__WORK ITEM__. Within the records below is a range that opens at the line with "[0:00.00-0:01.00]" and closes at the line with "Lip reading: set". Return that range word for word, both ends included, and only that range.
──────── INPUT RECORDS ────────
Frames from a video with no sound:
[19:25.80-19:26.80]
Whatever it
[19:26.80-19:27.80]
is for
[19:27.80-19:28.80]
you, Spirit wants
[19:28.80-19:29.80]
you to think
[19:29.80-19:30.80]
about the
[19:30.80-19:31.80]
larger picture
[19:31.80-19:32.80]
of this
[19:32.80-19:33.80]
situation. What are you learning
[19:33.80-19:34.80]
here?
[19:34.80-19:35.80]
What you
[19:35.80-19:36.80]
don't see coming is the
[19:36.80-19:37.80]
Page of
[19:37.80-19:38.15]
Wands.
────────
──────── INPUT RECORDS ────────
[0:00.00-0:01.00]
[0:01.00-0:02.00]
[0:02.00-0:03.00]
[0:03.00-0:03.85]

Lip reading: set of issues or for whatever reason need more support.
────────
__ANSWER BOX__.
[0:00.00-0:01.00]
[0:01.00-0:02.00]
[0:02.00-0:03.00]
[0:03.00-0:03.85]

Lip reading: set of issues or for whatever reason need more support.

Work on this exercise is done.